Apesar de não haver, no momento, ruptura operacional nas cadeias de suprimento de produtos químicos que atendem ao Brasil em razão do conflito entre os Estados Unidos e o Irã, o impacto ocorre por vias indiretas e sistêmicas, afirma a Associação Brasileira da Indústria Química (Abiquim). Os setores de energia, fertilizantes, petroquímicos básicos e o câmbio são os principais pontos de atenção para a entidade.

A Abiquim relata que o Irã produz cerca de 3,5 milhões de barris de petróleo por dia e que o Estreito de Ormuz concentra aproximadamente 20% da oferta e 25% do comércio marítimo global de petróleo.

"Qualquer restrição prolongada ao tráfego na região pode pressionar o preço do barril Brent, afetando diretamente a nafta petroquímica - principal insumo da indústria química brasileira", afirma a associação em nota.

O Brasil é exportador líquido de petróleo, mas importador líquido de derivados, como diesel, GLP e nafta. Assim, uma elevação sustentada do Brent tende a impactar custos industriais, fretes internacionais e inflação doméstica.

Nas contas da Abiquim, caso o petróleo Brent suba US$ 20, o custo variável dos petroquímicos aumenta de forma relevante, podendo reduzir o spread petroquímico entre 10% e 25%, dependendo das condições de mercado.

Além disso, o Irã é importante exportador de ureia e amônia e o Brasil importa cerca de 85% dos fertilizantes que consome. "Eventual restrição das exportações iranianas tende a elevar o preço da ureia nitrogenada, impactando diretamente o agronegócio, pressionando alimentos e encarecendo insumos nitrogenados utilizados pela própria indústria química", afirma a nota da associação.

A entidade menciona ainda que o Irã é também grande exportador de metanol e intermediários como formaldeído, resinas termofixas, MTBE e ácido acético.

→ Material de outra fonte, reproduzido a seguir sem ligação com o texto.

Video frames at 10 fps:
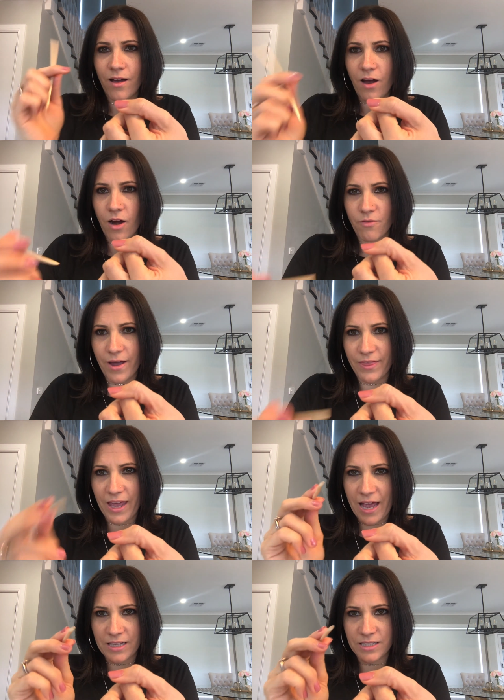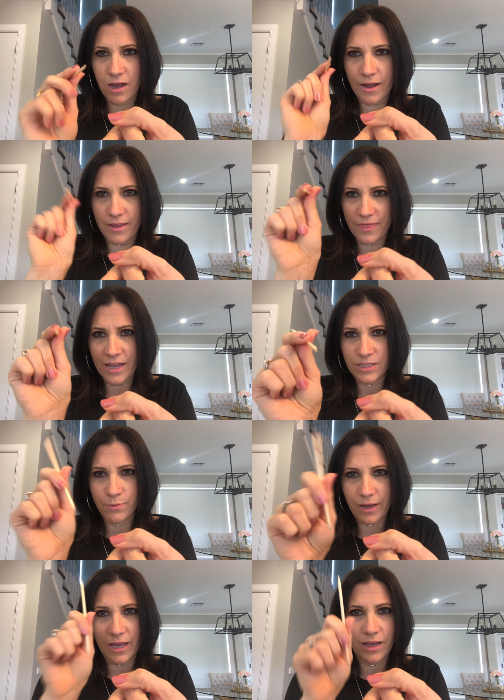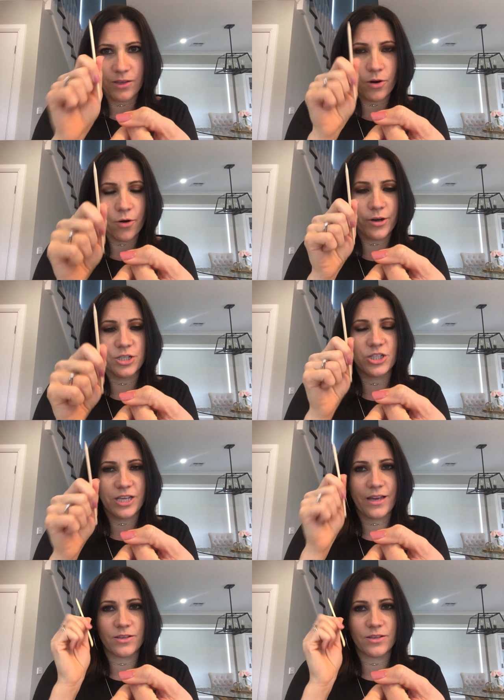around the outside, and that's where your orange stick.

Assim, no caso de restrição da oferta desses produtos, os preços globais tendem a subir, pressionando custos de produtores de resinas e especialidades no Brasil.

Por fim, a Abiquim argumenta que os conflitos no Oriente Médio costumam gerar fluxo para ativos considerados mais seguros, como dólar e Treasuries, resultando em desvalorização do real e maior volatilidade. "Um câmbio mais depreciado favorece exportadores de commodities, mas encarece importações industriais e investimentos em Capex com equipamentos importados", complementa a associação.

A Abiquim aponta três possíveis cenários traçados para o conflito. O primeiro é de alta temporária do petróleo, volatilidade cambial moderada e impacto inflacionário controlável. O segundo, que envolveria um bloqueio prolongado do Estreito de Ormuz, levaria o Brent acima de US$ 100, o que geraria "pressão inflacionária global, aperto monetário mais longo no Brasil e impacto elevado sobre fertilizantes e nafta". Por fim, o pior cenário desenhado pela associação é de um "choque energético persistente", com redesenho das cadeias de suprimento e impacto severo sobre a indústria química global.

"O atual cenário reforça a centralidade de pautas estratégicas para o País e para o desenho de eventuais políticas industriais voltadas à redução da vulnerabilidade energética em cadeias essenciais, bem como à diminuição da dependência de insumos importados - como a nafta petroquímica - e de produtos químicos estratégicos, a exemplo dos fertilizantes nitrogenados", afirma a Abiquim.

A associação afirma ainda que seguirá monitorando atentamente os desdobramentos do conflito, defendendo soluções diplomáticas e ressaltando a importância de políticas estruturantes capazes de ampliar a resiliência, a competitividade e a segurança produtiva da indústria química brasileira.